* Dataset excerpts:

━━━━━━

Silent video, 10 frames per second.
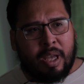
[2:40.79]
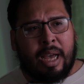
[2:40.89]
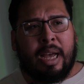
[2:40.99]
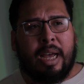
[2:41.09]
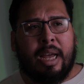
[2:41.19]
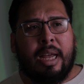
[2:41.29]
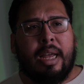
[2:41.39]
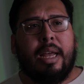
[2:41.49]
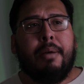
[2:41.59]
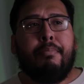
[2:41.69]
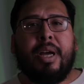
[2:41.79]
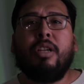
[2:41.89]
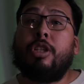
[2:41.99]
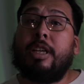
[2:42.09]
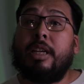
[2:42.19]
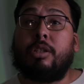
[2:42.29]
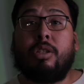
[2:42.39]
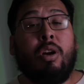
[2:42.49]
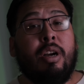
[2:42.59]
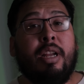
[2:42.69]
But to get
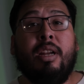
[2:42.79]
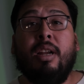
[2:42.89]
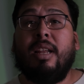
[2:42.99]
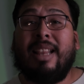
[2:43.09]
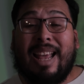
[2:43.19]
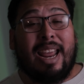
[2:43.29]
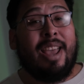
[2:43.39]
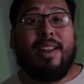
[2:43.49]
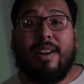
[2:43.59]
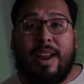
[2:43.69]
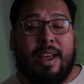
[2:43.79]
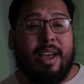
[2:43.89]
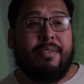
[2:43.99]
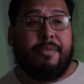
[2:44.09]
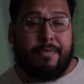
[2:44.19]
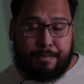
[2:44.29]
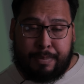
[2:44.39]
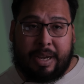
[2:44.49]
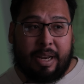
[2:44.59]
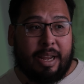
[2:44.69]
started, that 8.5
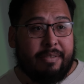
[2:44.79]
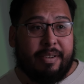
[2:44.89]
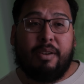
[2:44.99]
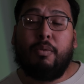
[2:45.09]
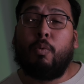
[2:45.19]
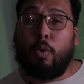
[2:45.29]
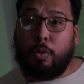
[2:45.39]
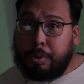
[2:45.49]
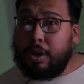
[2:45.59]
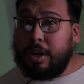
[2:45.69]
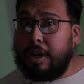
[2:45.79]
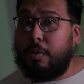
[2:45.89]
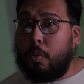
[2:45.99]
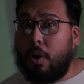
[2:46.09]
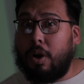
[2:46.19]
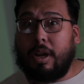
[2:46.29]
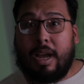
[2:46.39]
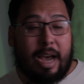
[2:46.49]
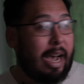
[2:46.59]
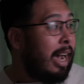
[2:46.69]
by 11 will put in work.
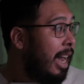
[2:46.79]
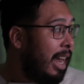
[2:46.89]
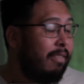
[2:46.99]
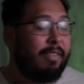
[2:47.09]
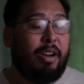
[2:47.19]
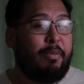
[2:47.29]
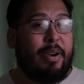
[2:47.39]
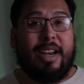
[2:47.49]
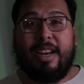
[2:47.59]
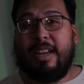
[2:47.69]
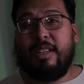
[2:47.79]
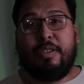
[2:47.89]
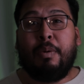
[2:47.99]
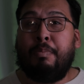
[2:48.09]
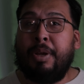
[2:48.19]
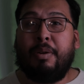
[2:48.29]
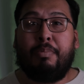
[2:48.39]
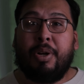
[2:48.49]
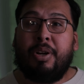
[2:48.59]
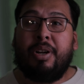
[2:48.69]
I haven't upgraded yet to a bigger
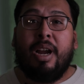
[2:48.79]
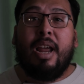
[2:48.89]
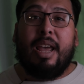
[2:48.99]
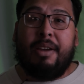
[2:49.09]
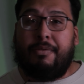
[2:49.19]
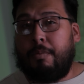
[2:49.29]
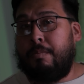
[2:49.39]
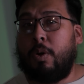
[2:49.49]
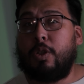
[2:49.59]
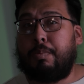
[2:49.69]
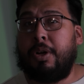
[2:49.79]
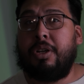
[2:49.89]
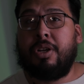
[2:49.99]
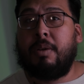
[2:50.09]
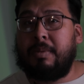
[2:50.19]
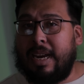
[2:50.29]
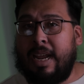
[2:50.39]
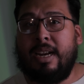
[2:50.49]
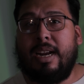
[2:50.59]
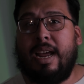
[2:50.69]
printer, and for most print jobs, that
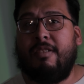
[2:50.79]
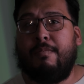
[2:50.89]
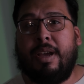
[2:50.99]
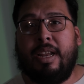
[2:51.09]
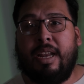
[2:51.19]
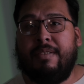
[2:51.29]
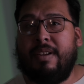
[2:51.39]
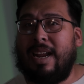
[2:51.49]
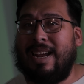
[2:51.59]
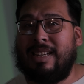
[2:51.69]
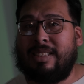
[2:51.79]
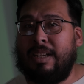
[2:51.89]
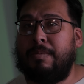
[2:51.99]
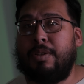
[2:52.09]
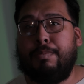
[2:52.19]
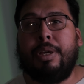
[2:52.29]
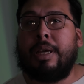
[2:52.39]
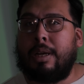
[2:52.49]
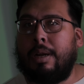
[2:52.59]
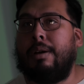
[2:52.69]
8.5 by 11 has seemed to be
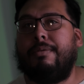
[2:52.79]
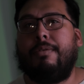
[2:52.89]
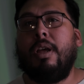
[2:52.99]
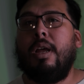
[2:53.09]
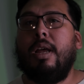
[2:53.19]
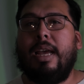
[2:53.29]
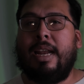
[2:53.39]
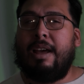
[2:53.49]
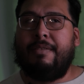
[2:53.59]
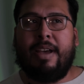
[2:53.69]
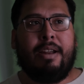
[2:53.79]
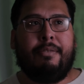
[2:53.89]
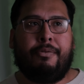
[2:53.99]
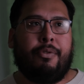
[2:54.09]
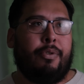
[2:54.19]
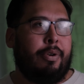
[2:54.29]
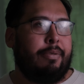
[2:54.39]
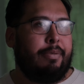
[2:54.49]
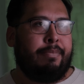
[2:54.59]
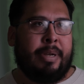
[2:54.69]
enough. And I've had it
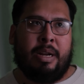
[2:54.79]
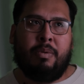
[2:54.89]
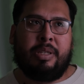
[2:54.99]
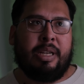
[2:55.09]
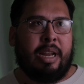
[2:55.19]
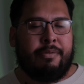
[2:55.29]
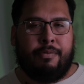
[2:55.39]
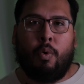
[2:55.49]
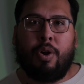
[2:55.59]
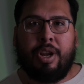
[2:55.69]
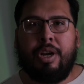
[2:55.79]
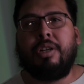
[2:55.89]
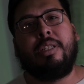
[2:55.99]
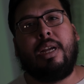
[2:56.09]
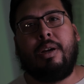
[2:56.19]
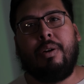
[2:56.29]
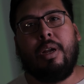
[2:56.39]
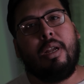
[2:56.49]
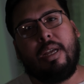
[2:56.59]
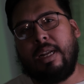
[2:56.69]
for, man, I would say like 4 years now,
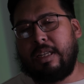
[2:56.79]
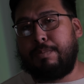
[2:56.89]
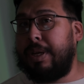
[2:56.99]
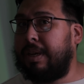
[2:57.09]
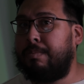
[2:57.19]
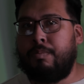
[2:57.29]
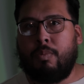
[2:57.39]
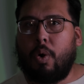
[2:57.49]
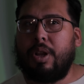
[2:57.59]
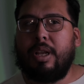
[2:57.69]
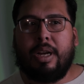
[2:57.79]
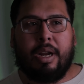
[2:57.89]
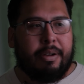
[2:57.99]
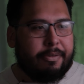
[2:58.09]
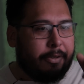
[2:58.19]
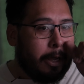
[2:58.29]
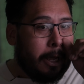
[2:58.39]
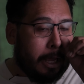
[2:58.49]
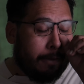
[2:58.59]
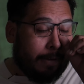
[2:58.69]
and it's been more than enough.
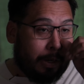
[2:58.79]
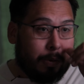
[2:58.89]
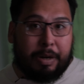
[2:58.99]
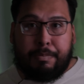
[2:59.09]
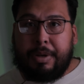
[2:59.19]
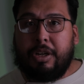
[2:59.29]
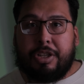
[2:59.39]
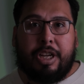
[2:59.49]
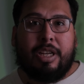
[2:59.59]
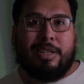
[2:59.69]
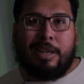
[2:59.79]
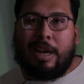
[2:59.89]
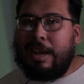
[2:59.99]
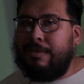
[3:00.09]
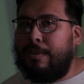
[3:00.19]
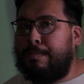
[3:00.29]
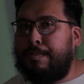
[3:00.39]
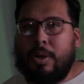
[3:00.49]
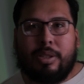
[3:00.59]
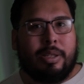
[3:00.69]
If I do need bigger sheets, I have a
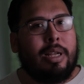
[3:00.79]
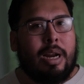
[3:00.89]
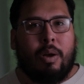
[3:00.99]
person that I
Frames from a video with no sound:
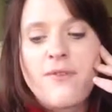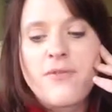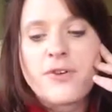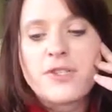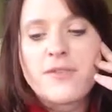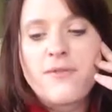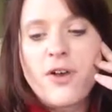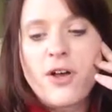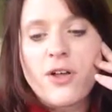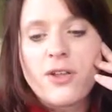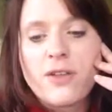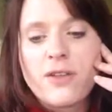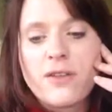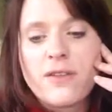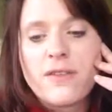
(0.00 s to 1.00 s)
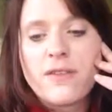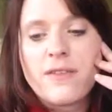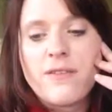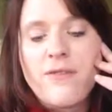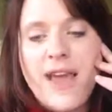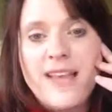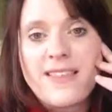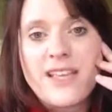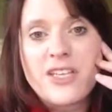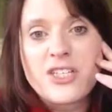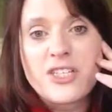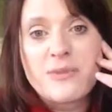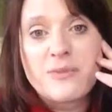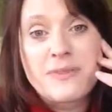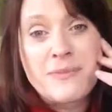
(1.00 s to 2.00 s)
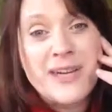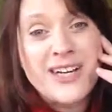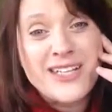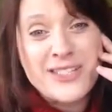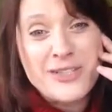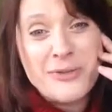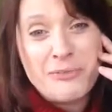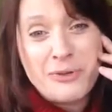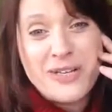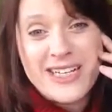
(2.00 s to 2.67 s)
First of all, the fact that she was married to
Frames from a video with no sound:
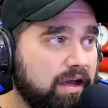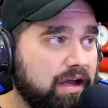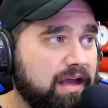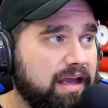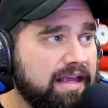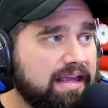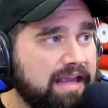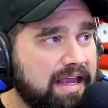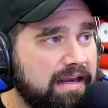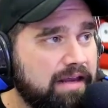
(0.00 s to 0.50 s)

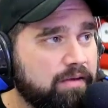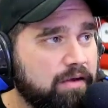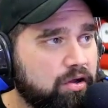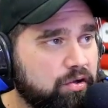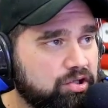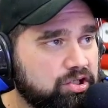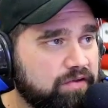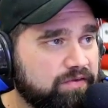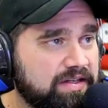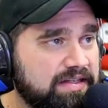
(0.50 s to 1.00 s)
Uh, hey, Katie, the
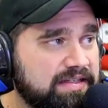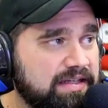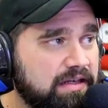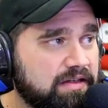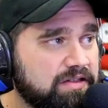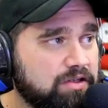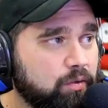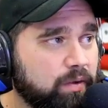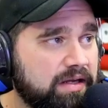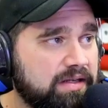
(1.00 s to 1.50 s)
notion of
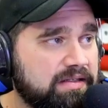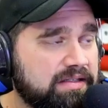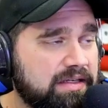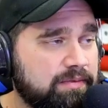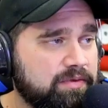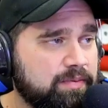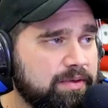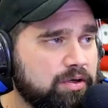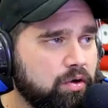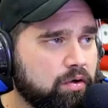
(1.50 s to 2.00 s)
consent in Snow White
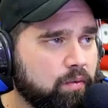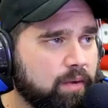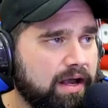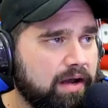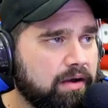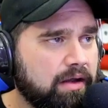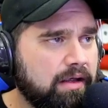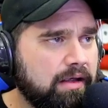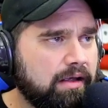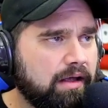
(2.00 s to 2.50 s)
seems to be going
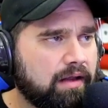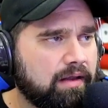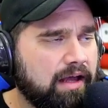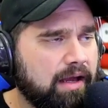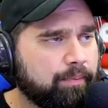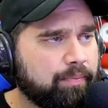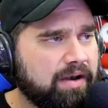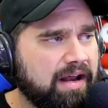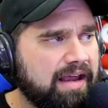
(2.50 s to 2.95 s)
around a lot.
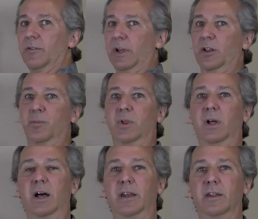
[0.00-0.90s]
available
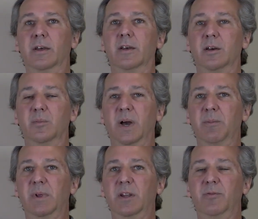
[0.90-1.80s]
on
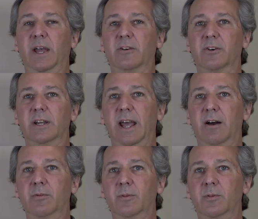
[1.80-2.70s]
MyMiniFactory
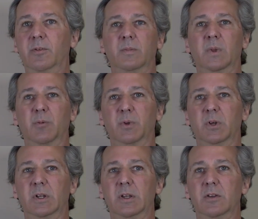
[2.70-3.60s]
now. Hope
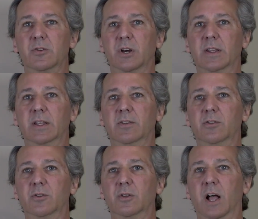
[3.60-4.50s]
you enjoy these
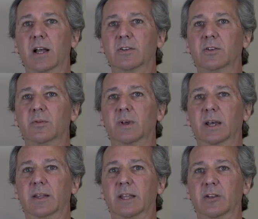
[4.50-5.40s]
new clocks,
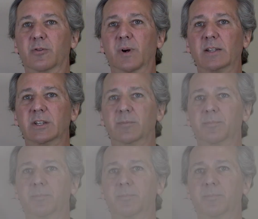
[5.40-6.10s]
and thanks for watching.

━━━━━━

* Task prompt:
Would you retype all the material above exactly, apart from its pictures?

* Task response:
Silent video, 10 frames per second.
[2:40.79]
[2:40.89]
[2:40.99]
[2:41.09]
[2:41.19]
[2:41.29]
[2:41.39]
[2:41.49]
[2:41.59]
[2:41.69]
[2:41.79]
[2:41.89]
[2:41.99]
[2:42.09]
[2:42.19]
[2:42.29]
[2:42.39]
[2:42.49]
[2:42.59]
[2:42.69]
But to get
[2:42.79]
[2:42.89]
[2:42.99]
[2:43.09]
[2:43.19]
[2:43.29]
[2:43.39]
[2:43.49]
[2:43.59]
[2:43.69]
[2:43.79]
[2:43.89]
[2:43.99]
[2:44.09]
[2:44.19]
[2:44.29]
[2:44.39]
[2:44.49]
[2:44.59]
[2:44.69]
started, that 8.5
[2:44.79]
[2:44.89]
[2:44.99]
[2:45.09]
[2:45.19]
[2:45.29]
[2:45.39]
[2:45.49]
[2:45.59]
[2:45.69]
[2:45.79]
[2:45.89]
[2:45.99]
[2:46.09]
[2:46.19]
[2:46.29]
[2:46.39]
[2:46.49]
[2:46.59]
[2:46.69]
by 11 will put in work.
[2:46.79]
[2:46.89]
[2:46.99]
[2:47.09]
[2:47.19]
[2:47.29]
[2:47.39]
[2:47.49]
[2:47.59]
[2:47.69]
[2:47.79]
[2:47.89]
[2:47.99]
[2:48.09]
[2:48.19]
[2:48.29]
[2:48.39]
[2:48.49]
[2:48.59]
[2:48.69]
I haven't upgraded yet to a bigger
[2:48.79]
[2:48.89]
[2:48.99]
[2:49.09]
[2:49.19]
[2:49.29]
[2:49.39]
[2:49.49]
[2:49.59]
[2:49.69]
[2:49.79]
[2:49.89]
[2:49.99]
[2:50.09]
[2:50.19]
[2:50.29]
[2:50.39]
[2:50.49]
[2:50.59]
[2:50.69]
printer, and for most print jobs, that
[2:50.79]
[2:50.89]
[2:50.99]
[2:51.09]
[2:51.19]
[2:51.29]
[2:51.39]
[2:51.49]
[2:51.59]
[2:51.69]
[2:51.79]
[2:51.89]
[2:51.99]
[2:52.09]
[2:52.19]
[2:52.29]
[2:52.39]
[2:52.49]
[2:52.59]
[2:52.69]
8.5 by 11 has seemed to be
[2:52.79]
[2:52.89]
[2:52.99]
[2:53.09]
[2:53.19]
[2:53.29]
[2:53.39]
[2:53.49]
[2:53.59]
[2:53.69]
[2:53.79]
[2:53.89]
[2:53.99]
[2:54.09]
[2:54.19]
[2:54.29]
[2:54.39]
[2:54.49]
[2:54.59]
[2:54.69]
enough. And I've had it
[2:54.79]
[2:54.89]
[2:54.99]
[2:55.09]
[2:55.19]
[2:55.29]
[2:55.39]
[2:55.49]
[2:55.59]
[2:55.69]
[2:55.79]
[2:55.89]
[2:55.99]
[2:56.09]
[2:56.19]
[2:56.29]
[2:56.39]
[2:56.49]
[2:56.59]
[2:56.69]
for, man, I would say like 4 years now,
[2:56.79]
[2:56.89]
[2:56.99]
[2:57.09]
[2:57.19]
[2:57.29]
[2:57.39]
[2:57.49]
[2:57.59]
[2:57.69]
[2:57.79]
[2:57.89]
[2:57.99]
[2:58.09]
[2:58.19]
[2:58.29]
[2:58.39]
[2:58.49]
[2:58.59]
[2:58.69]
and it's been more than enough.
[2:58.79]
[2:58.89]
[2:58.99]
[2:59.09]
[2:59.19]
[2:59.29]
[2:59.39]
[2:59.49]
[2:59.59]
[2:59.69]
[2:59.79]
[2:59.89]
[2:59.99]
[3:00.09]
[3:00.19]
[3:00.29]
[3:00.39]
[3:00.49]
[3:00.59]
[3:00.69]
If I do need bigger sheets, I have a
[3:00.79]
[3:00.89]
[3:00.99]
person that I
Frames from a video with no sound:
(0.00 s to 1.00 s)
(1.00 s to 2.00 s)
(2.00 s to 2.67 s)
First of all, the fact that she was married to
Frames from a video with no sound:
(0.00 s to 0.50 s)

(0.50 s to 1.00 s)
Uh, hey, Katie, the
(1.00 s to 1.50 s)
notion of
(1.50 s to 2.00 s)
consent in Snow White
(2.00 s to 2.50 s)
seems to be going
(2.50 s to 2.95 s)
around a lot.
[0.00-0.90s]
available
[0.90-1.80s]
on
[1.80-2.70s]
MyMiniFactory
[2.70-3.60s]
now. Hope
[3.60-4.50s]
you enjoy these
[4.50-5.40s]
new clocks,
[5.40-6.10s]
and thanks for watching.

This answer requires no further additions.